> _What this task involves_: For this exercise, write out exactly the lines from the line containing "(1.67 s to 2.50 s)" through the last line of the records, and no other lines.

> _Given records_:
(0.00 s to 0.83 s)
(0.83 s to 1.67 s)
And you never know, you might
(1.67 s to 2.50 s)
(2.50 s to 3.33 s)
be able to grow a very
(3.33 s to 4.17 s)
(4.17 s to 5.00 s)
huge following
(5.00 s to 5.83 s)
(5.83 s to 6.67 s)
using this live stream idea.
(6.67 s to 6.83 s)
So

> _Answer to the problem_:
(1.67 s to 2.50 s)
(2.50 s to 3.33 s)
be able to grow a very
(3.33 s to 4.17 s)
(4.17 s to 5.00 s)
huge following
(5.00 s to 5.83 s)
(5.83 s to 6.67 s)
using this live stream idea.
(6.67 s to 6.83 s)
So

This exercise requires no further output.